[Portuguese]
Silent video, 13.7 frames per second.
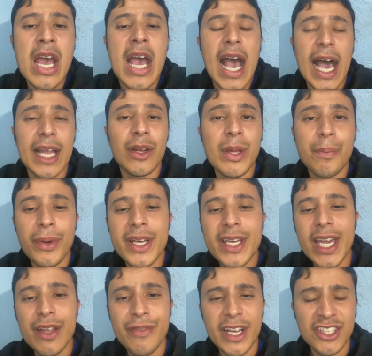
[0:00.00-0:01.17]
aleluia, porque
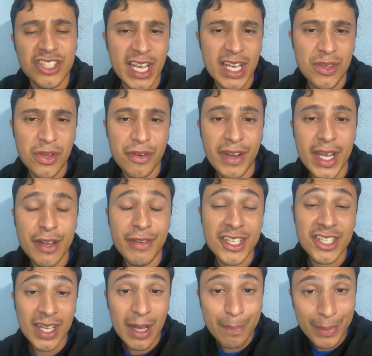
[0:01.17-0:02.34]
Ele vai te renovar, Ele vai
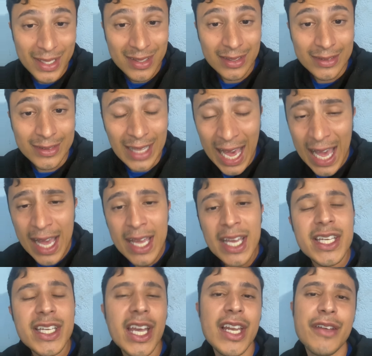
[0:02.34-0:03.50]
te capacitar
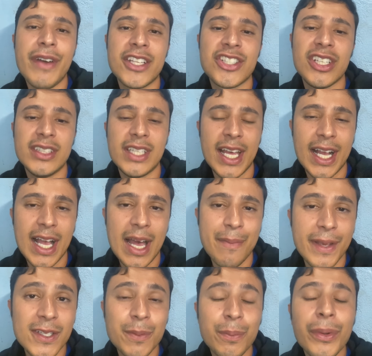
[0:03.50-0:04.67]
e ele vai te entregar a
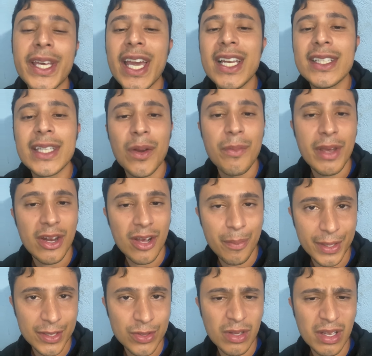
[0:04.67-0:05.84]
benção porque ele tem o melhor
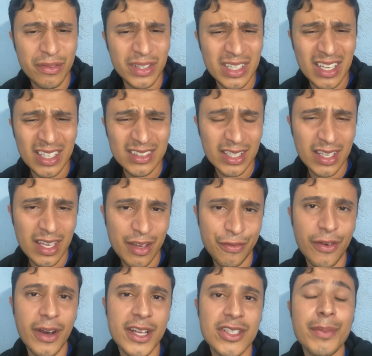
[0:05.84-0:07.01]
para sua vida. Eita que é
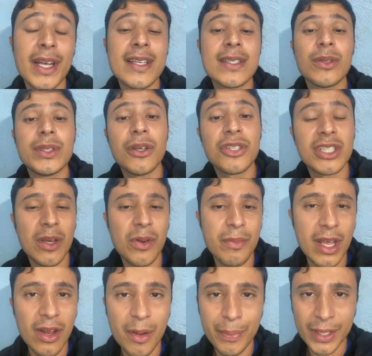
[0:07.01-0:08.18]
forte, Brasil, Deus tem o
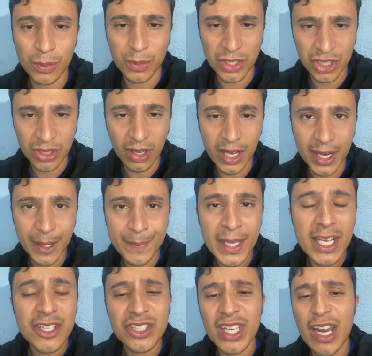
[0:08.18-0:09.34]
melhor para tua história.
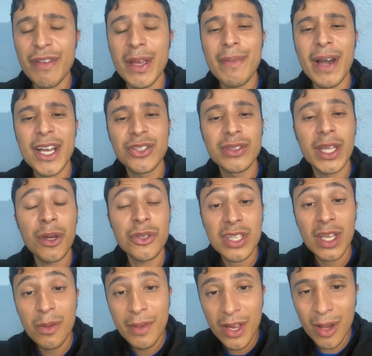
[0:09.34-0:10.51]
Escreve aí embaixo, Deus
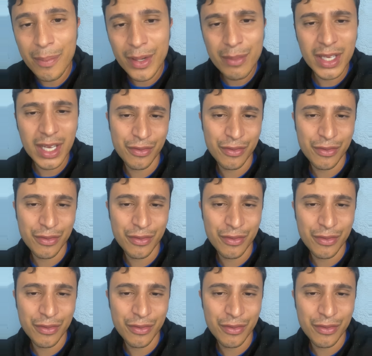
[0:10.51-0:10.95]
tem o melhor para minha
■ ■ ■ ■ ■
All of the material above should be reproduced exactly, except the pictures.

> _THE COMPLETED TASK_
[Portuguese]
Silent video, 13.7 frames per second.
[0:00.00-0:01.17]
aleluia, porque
[0:01.17-0:02.34]
Ele vai te renovar, Ele vai
[0:02.34-0:03.50]
te capacitar
[0:03.50-0:04.67]
e ele vai te entregar a
[0:04.67-0:05.84]
benção porque ele tem o melhor
[0:05.84-0:07.01]
para sua vida. Eita que é
[0:07.01-0:08.18]
forte, Brasil, Deus tem o
[0:08.18-0:09.34]
melhor para tua história.
[0:09.34-0:10.51]
Escreve aí embaixo, Deus
[0:10.51-0:10.95]
tem o melhor para minha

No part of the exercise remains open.